The Daily WTF: Curious Perversions in Information Technology

Welbog · 2007-04-27 Reply Admin

If only we could get ridoff those guys who like to say "first".

2007-04-27 Reply Admin

owned them good!

2007-04-27 Reply Admin

owned them good!

Mcoder · 2007-04-27 Reply Admin

Hey, what a lovely manual "quotation" system! But I'll still keep using prepared statements. At least they don't corrupt my data :)

ParkinT · 2007-04-27 Reply Admin

"ridoff", is that related to "rip-off"?

WIldpeaks · 2007-04-27 Reply Admin

So the wtf is the lame joke ?

2007-04-27 Reply Admin

I don't really get it. Either that or I just look too much into it.

tiro · 2007-04-27 Reply Admin

Alex G.:
I don't really get it. Either that or I just look too much into it.

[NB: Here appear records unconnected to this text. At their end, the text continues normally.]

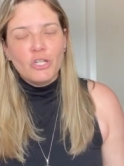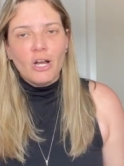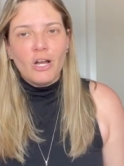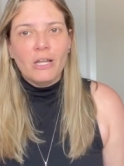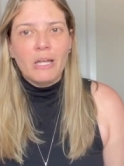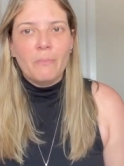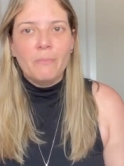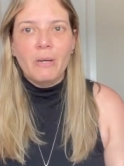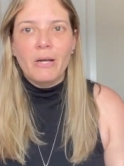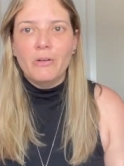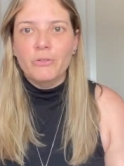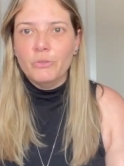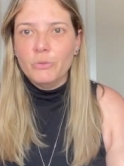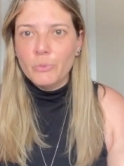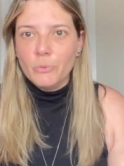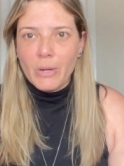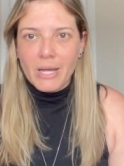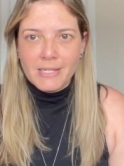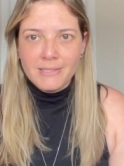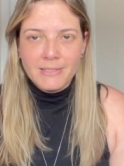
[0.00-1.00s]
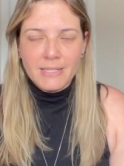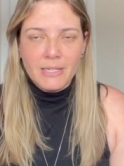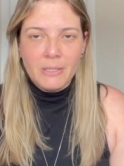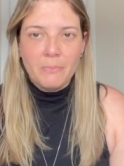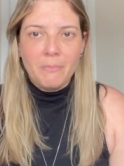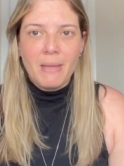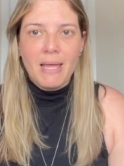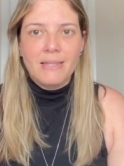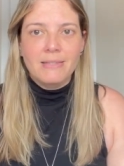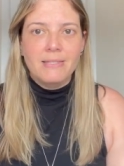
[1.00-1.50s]
talk about
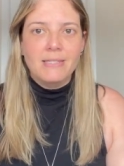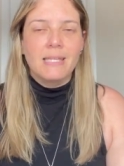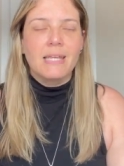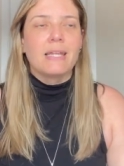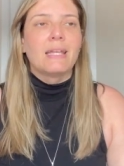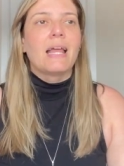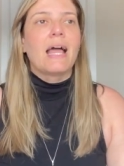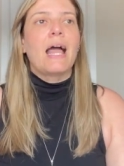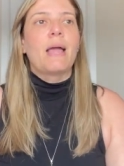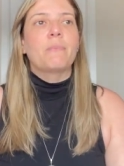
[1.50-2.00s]
Western medicine.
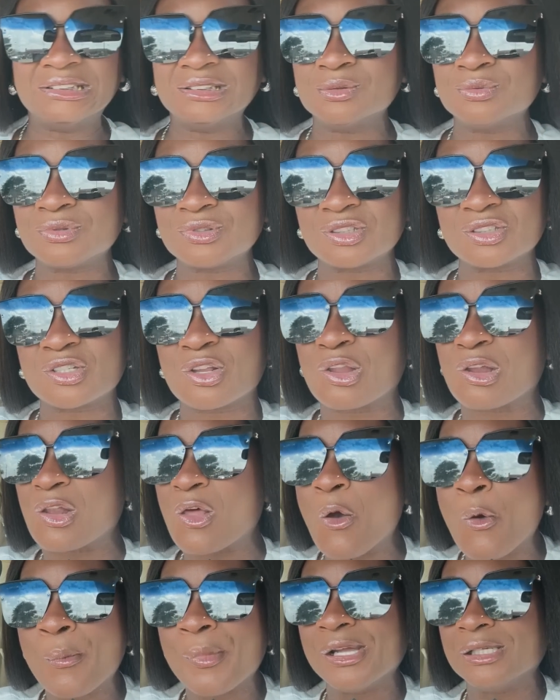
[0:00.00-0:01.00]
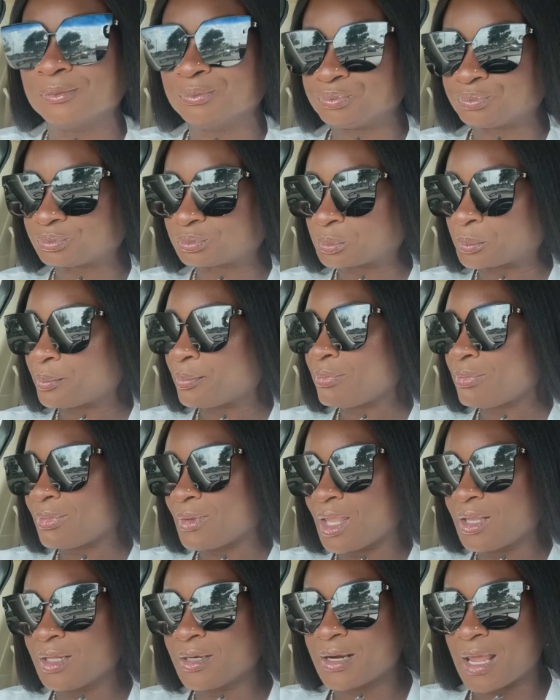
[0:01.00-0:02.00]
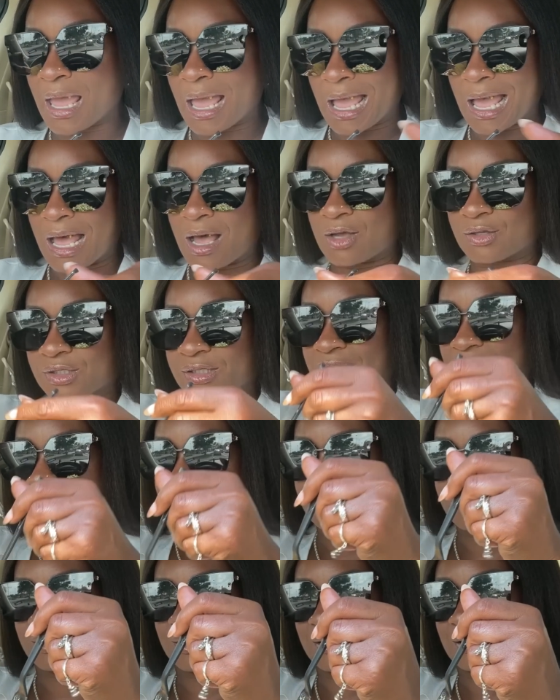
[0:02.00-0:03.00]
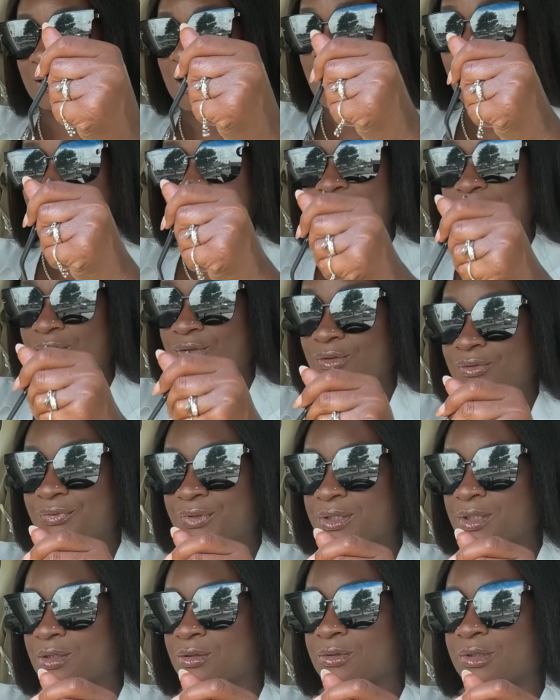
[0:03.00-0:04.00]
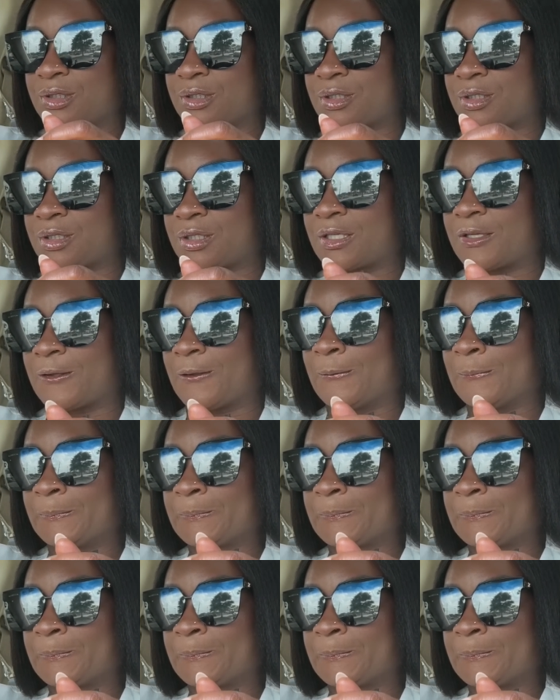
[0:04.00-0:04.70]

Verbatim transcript: It was just gloomy in the house. And I just did not want to do a video in there today.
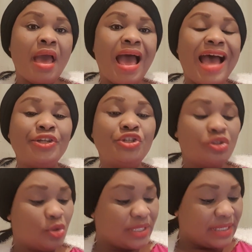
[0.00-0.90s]
and you
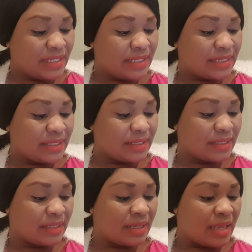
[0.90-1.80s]
notice,
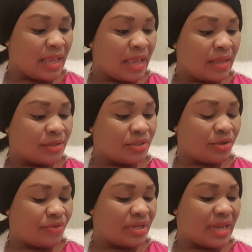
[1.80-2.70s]

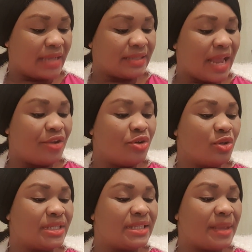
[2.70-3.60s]
sorry guys, and you
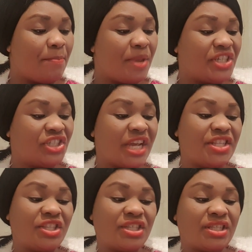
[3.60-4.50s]
notice a
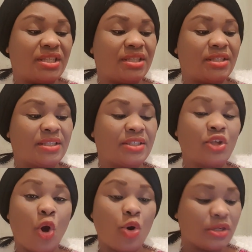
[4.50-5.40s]
patient's
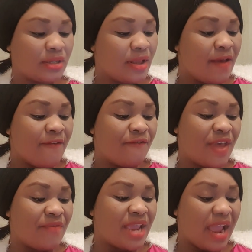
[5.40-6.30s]
son
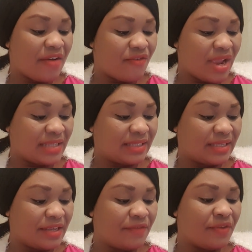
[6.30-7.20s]
very
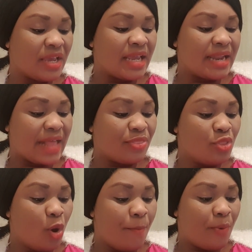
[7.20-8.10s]
aggressive, that
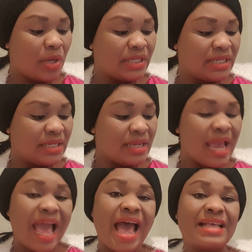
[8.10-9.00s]
nobody
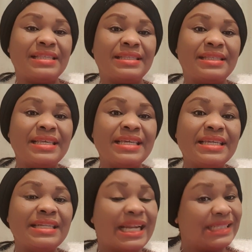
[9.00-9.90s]
has
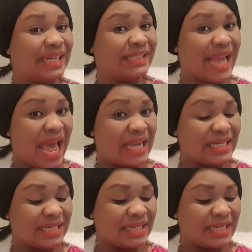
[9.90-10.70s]
seen the dad.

It's generally not the best of ideas to just replace stuff with an empty space when you should be escaping it.

2007-04-27 Reply Admin

It's generally not the best of ideas to just replace stuff with an empty space when you should be escaping it.

Except when you know the input shouldn't contain any of these characters. Usually the replacement is more heavyweight then. But there happen situations when the target system has magic characters which can't be quoted.

This entry is not a WTF without context. At worst it's a "could be done better" practice.

2007-04-27 Reply Admin

tiro:
. . . It's generally not the best of ideas to just replace stuff with an empty space when you should be escaping it.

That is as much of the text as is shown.